The Oil Region Alliance is actively helping in the search for new businesses to occupy the buildings left vacant by the departure of Thorne’s Market in Oil City.

The locations on Grandview Road and East Second Street closed their doors last month with no official reasoning behind the exit.

“We knew about the situation before it happened,” Alliance president John Phillips said Friday. “We are working on it.”

Phillips said the Alliance is using its industry contacts to try to draw interest.

“We are letting them know that there are ready buildings and they are in a market that can support it,” he said. “There is a lot of grass roots going on.”

Phillips said one obstacle is the organization doesn’t have all the information about the condition of the buildings, which will be requested by potential tenants.

“It’s still early in the game,” Phillips said.

Local attorney Bob McFate owns the building on the North Side and said there was nothing to report as of Friday morning, but he is hopeful a new tenant can be found sooner rather than later.

The East Second Street location is owned by BSP Associates LP of Pittsburgh.

Riverside Markets previously occupied the buildings that Thorne’s will be vacating. Henry Stricek, who had been the manager of the Grandview Road store for a number of years, purchased that store from Riverside in 1985.

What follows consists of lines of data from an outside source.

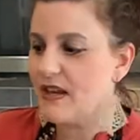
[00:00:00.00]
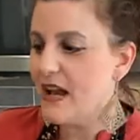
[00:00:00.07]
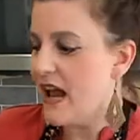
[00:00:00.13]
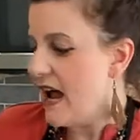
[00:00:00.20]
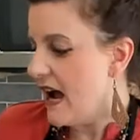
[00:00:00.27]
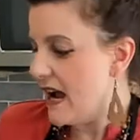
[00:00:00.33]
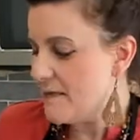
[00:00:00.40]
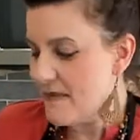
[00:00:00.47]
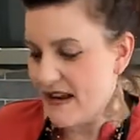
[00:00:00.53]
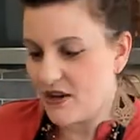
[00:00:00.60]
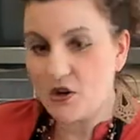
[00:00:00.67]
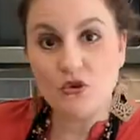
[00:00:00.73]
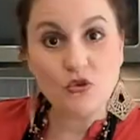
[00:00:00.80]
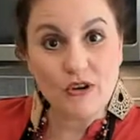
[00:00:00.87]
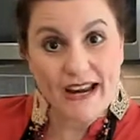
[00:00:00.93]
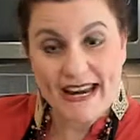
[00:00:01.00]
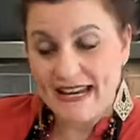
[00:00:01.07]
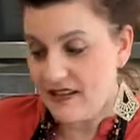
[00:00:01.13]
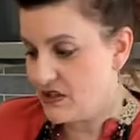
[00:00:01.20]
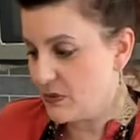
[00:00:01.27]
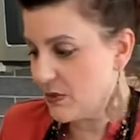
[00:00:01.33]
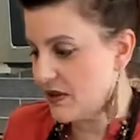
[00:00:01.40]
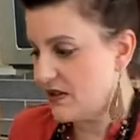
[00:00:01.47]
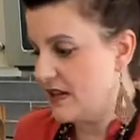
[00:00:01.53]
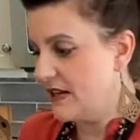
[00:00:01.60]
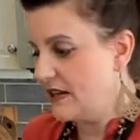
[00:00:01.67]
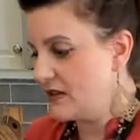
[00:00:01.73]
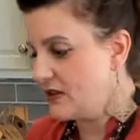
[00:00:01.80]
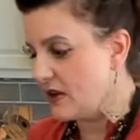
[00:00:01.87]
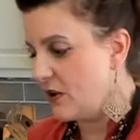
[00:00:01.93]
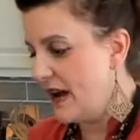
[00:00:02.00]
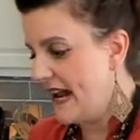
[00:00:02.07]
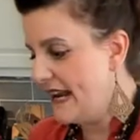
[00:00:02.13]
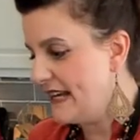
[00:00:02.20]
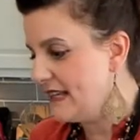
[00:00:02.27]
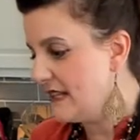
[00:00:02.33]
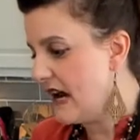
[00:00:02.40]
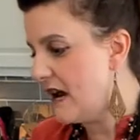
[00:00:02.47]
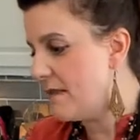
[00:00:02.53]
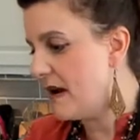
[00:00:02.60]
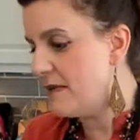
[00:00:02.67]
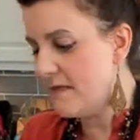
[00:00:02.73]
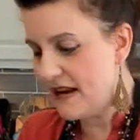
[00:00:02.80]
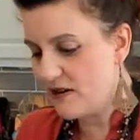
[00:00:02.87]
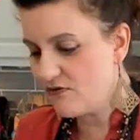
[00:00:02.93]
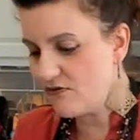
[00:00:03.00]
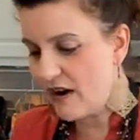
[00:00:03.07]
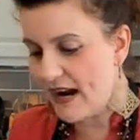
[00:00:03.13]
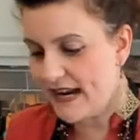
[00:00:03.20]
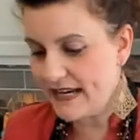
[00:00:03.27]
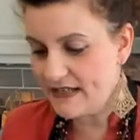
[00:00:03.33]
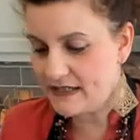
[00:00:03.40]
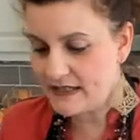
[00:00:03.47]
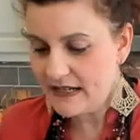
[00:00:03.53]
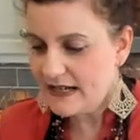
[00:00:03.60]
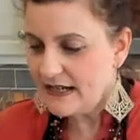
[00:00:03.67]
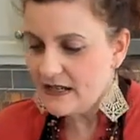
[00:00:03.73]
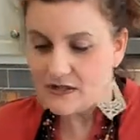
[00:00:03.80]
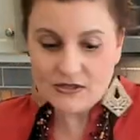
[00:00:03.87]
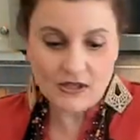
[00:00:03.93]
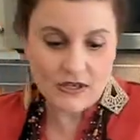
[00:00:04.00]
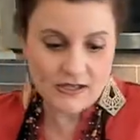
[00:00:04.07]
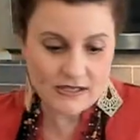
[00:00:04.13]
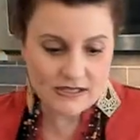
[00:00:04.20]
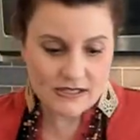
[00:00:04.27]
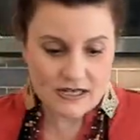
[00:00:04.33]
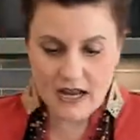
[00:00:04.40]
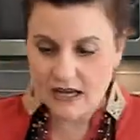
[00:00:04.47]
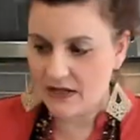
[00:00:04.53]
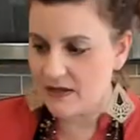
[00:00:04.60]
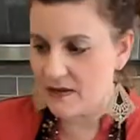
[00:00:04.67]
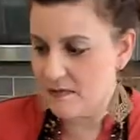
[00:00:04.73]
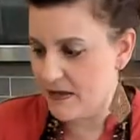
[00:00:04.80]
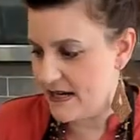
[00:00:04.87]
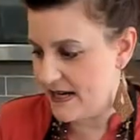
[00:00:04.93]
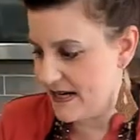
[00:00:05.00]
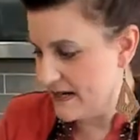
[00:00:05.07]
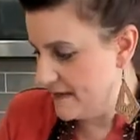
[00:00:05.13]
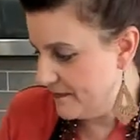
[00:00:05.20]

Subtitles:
I make grains with this. So anytime I make rice, as long as it's not going to be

In 1997, Riverside Markets changed its name to Bi-Lo as a result of a corporate decision by parent company Penn Traffic of Syracuse, New York. Stricek sold his store to Bi-Lo that same year.

Thorne’s Neighborhood Markets assumed ownership of the two stores in 2004 after Penn Traffic announced the markets would either close or be sold during the first quarter of 2004 as part of the company’s bankruptcy reorganization efforts.